- **SOURCE MATERIAL**:
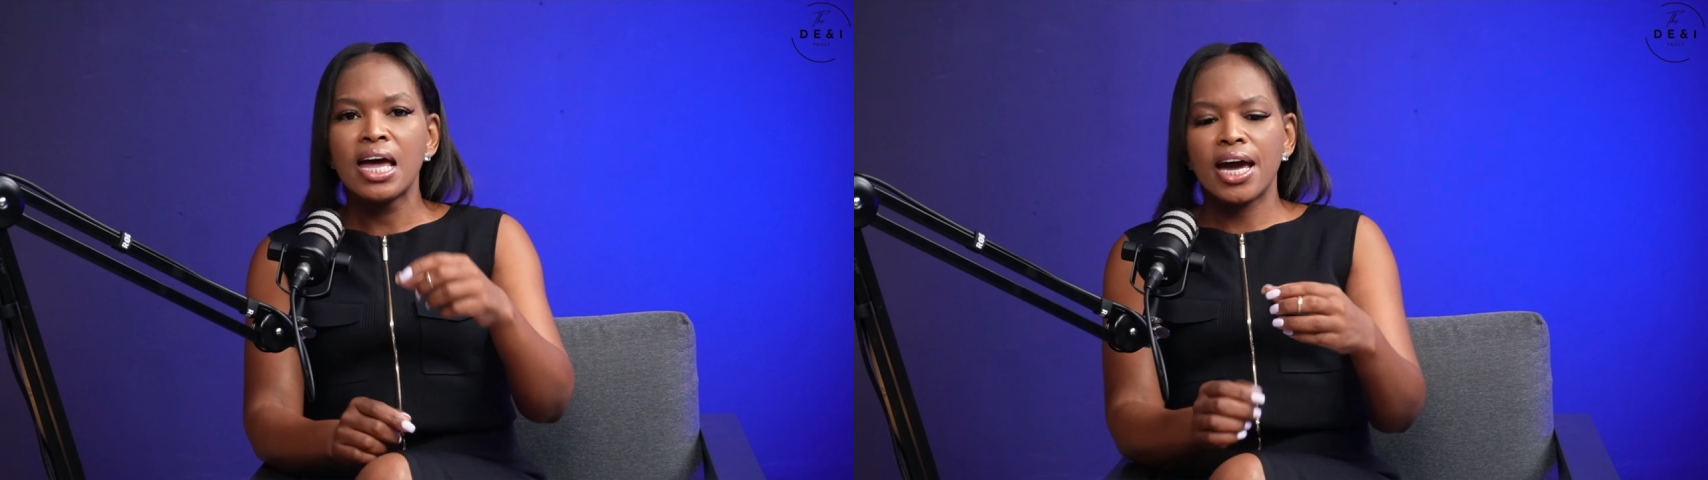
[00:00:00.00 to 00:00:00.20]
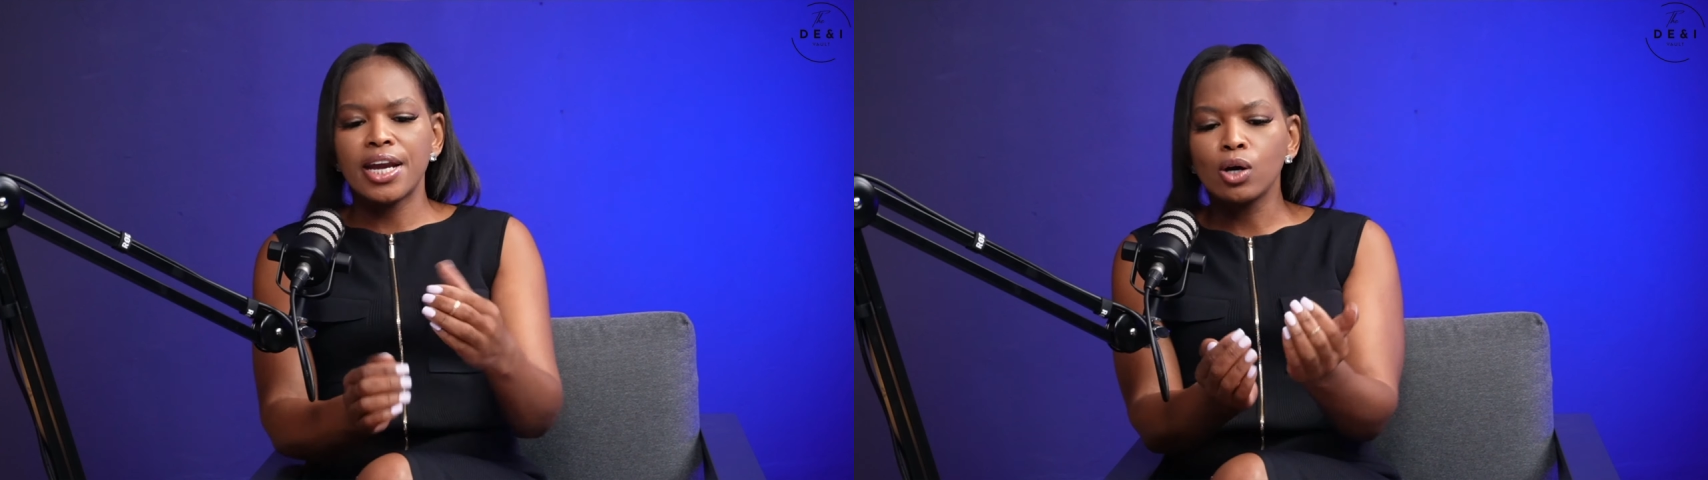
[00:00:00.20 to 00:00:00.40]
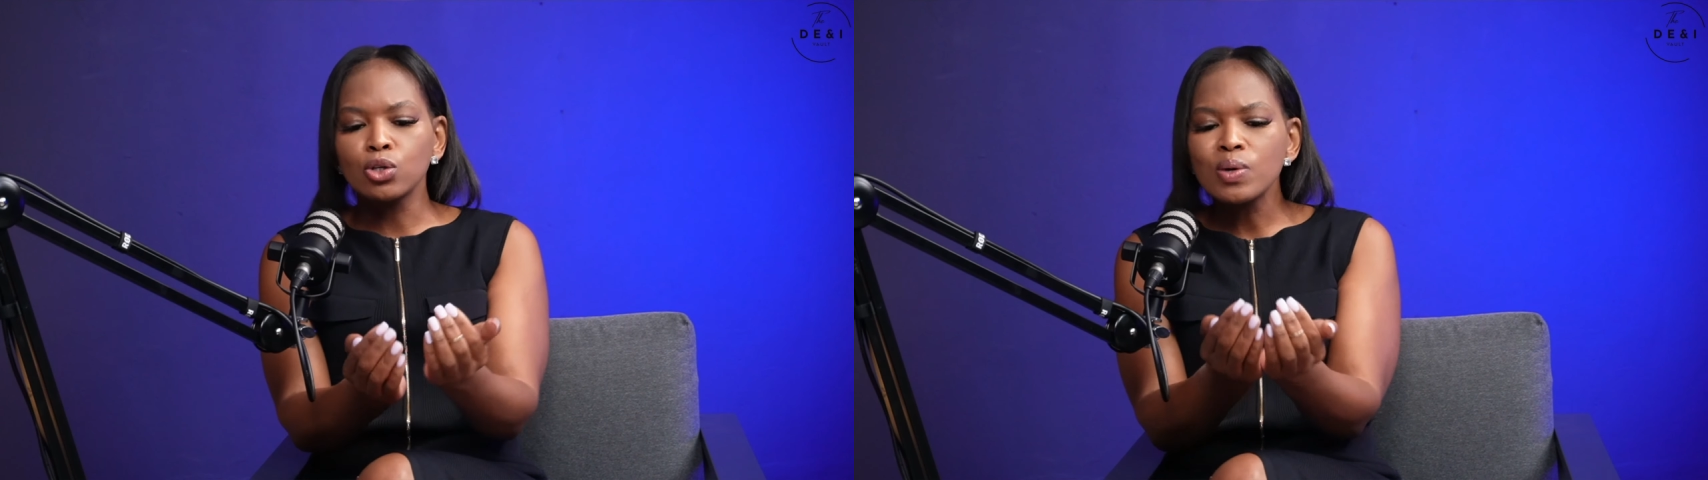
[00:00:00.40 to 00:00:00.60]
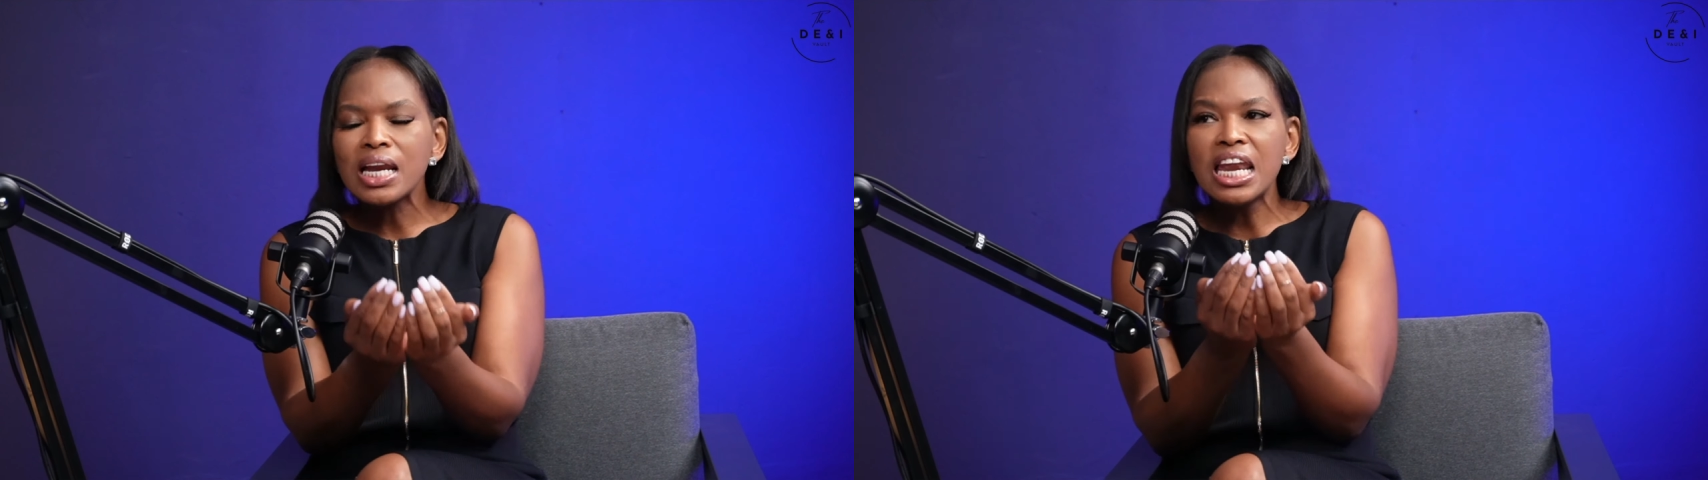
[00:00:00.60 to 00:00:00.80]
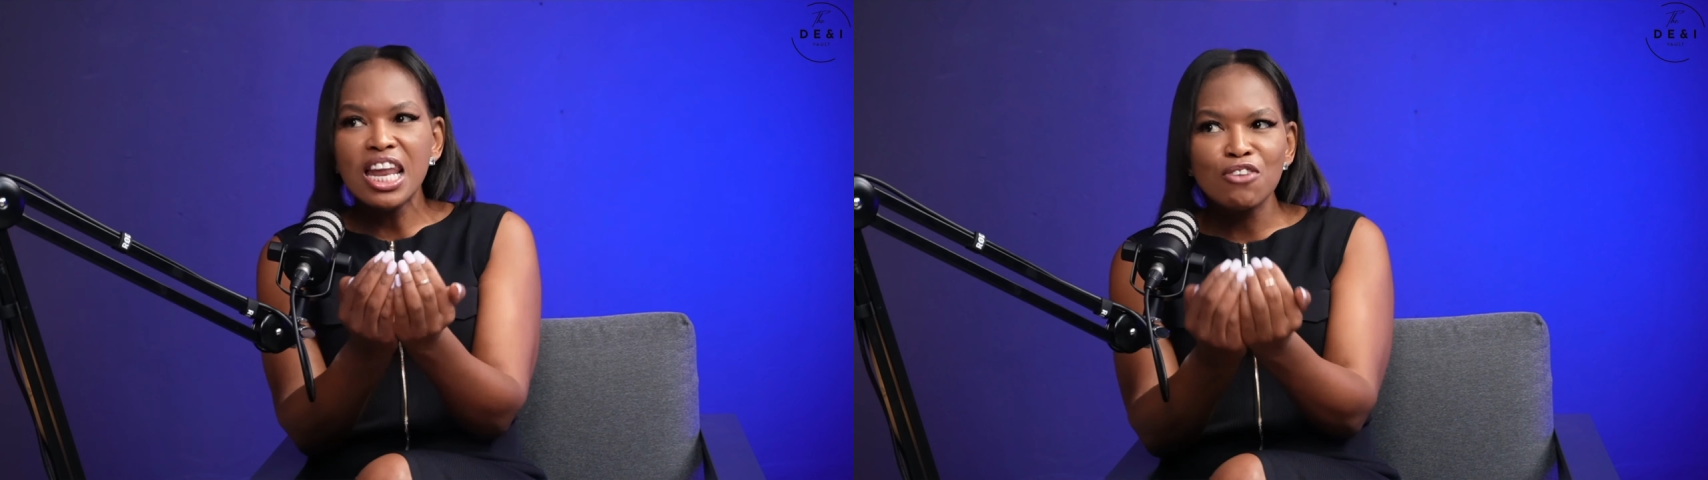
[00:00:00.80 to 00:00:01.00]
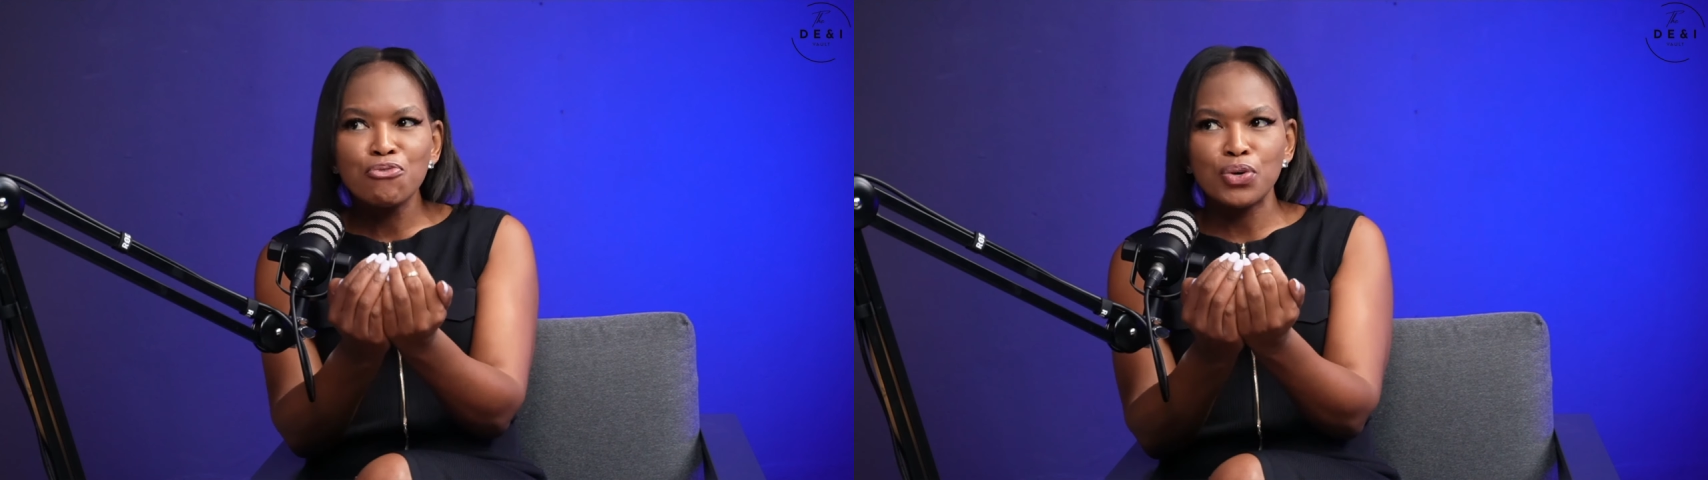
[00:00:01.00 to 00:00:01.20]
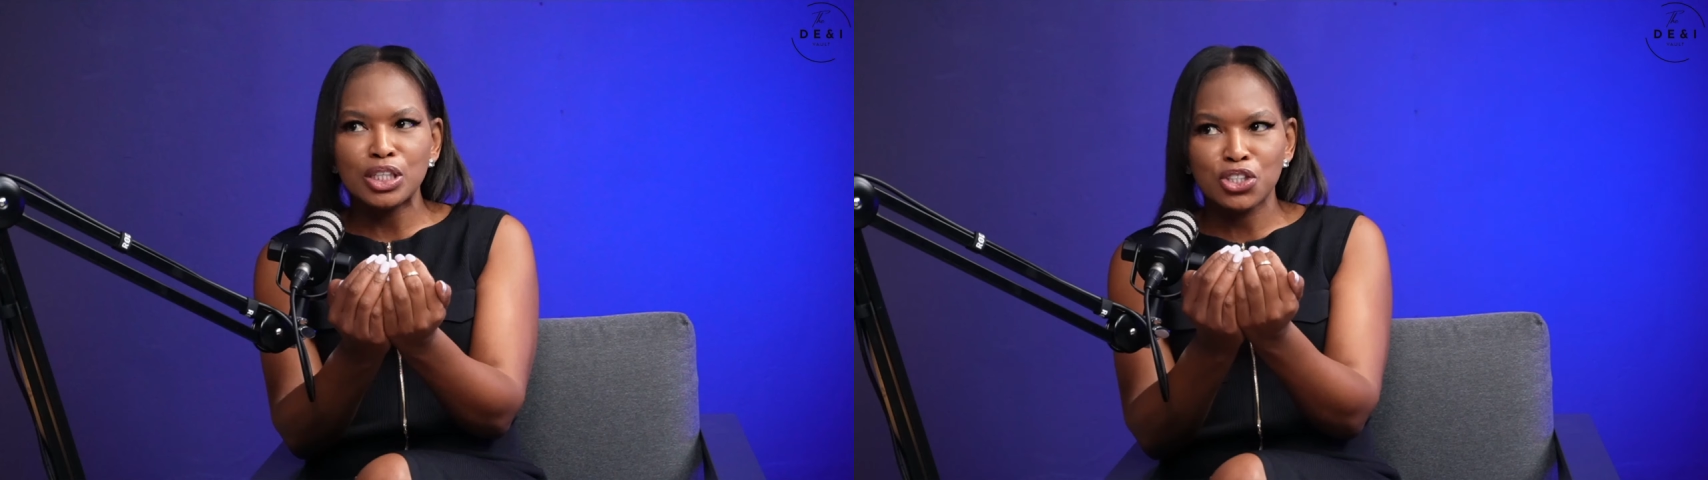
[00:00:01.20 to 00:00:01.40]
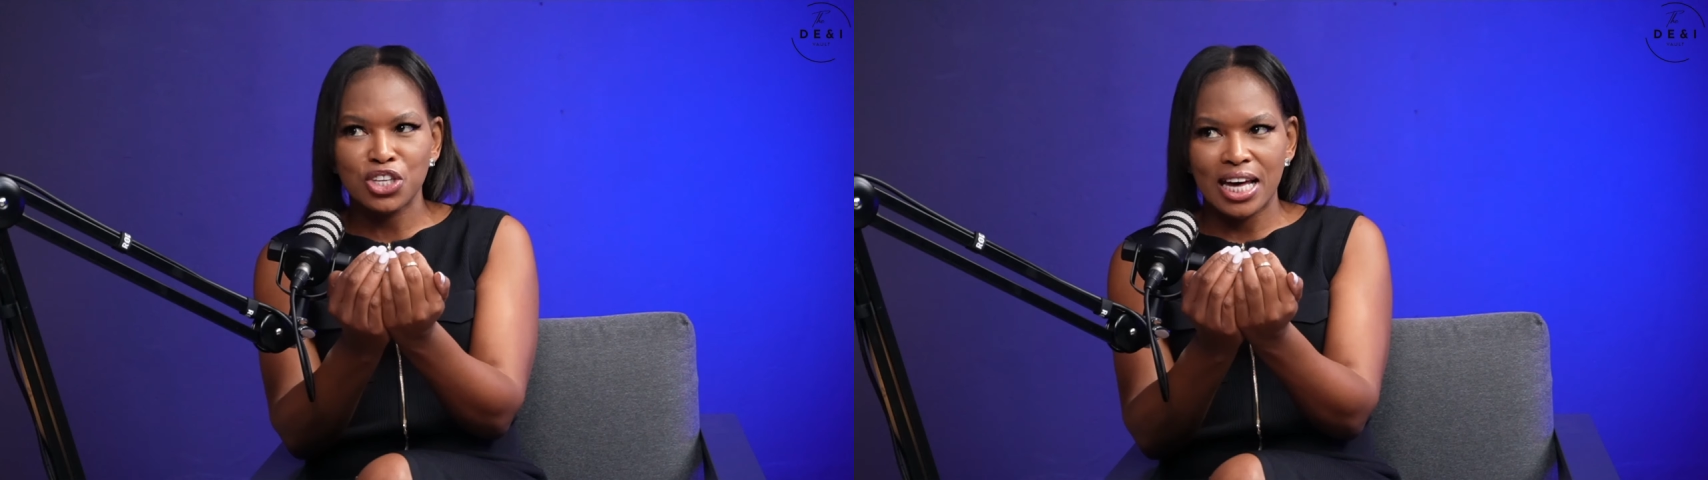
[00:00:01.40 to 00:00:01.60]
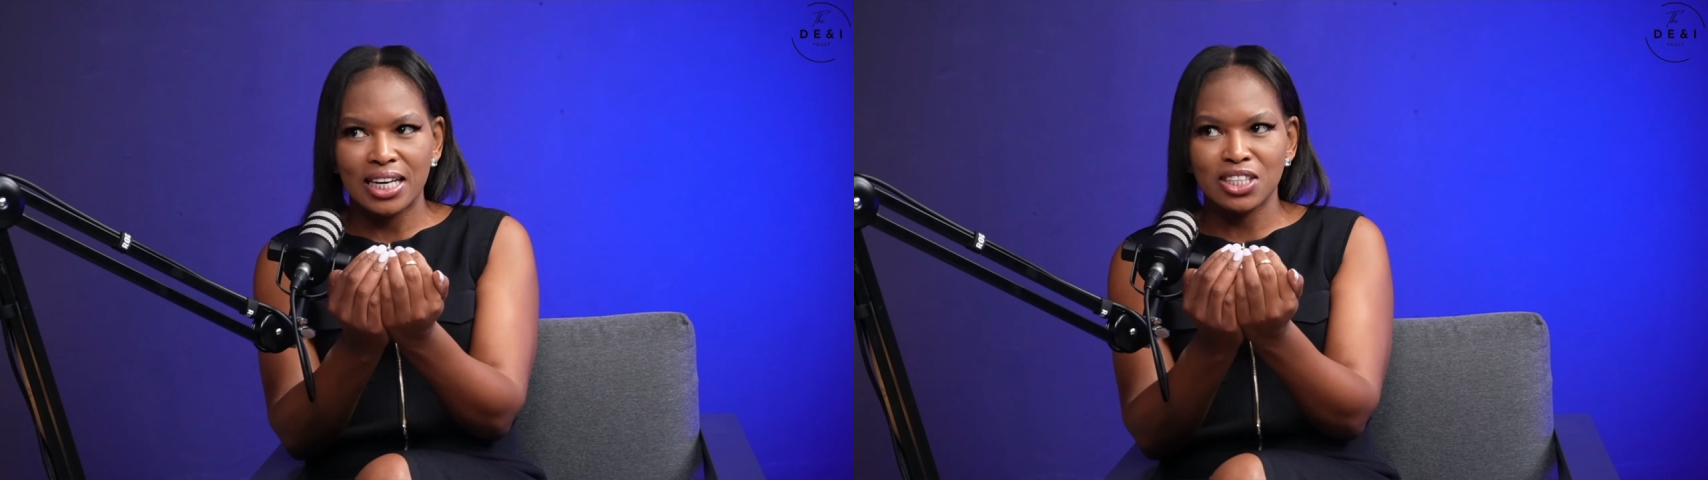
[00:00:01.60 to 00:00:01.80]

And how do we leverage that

- **DESCRIPTION OF THE TASK**: Any picture in the data is to be skipped, while each line is returned exactly as written.

- **WRITTEN SOLUTION**:
[00:00:00.00 to 00:00:00.20]
[00:00:00.20 to 00:00:00.40]
[00:00:00.40 to 00:00:00.60]
[00:00:00.60 to 00:00:00.80]
[00:00:00.80 to 00:00:01.00]
[00:00:01.00 to 00:00:01.20]
[00:00:01.20 to 00:00:01.40]
[00:00:01.40 to 00:00:01.60]
[00:00:01.60 to 00:00:01.80]

And how do we leverage that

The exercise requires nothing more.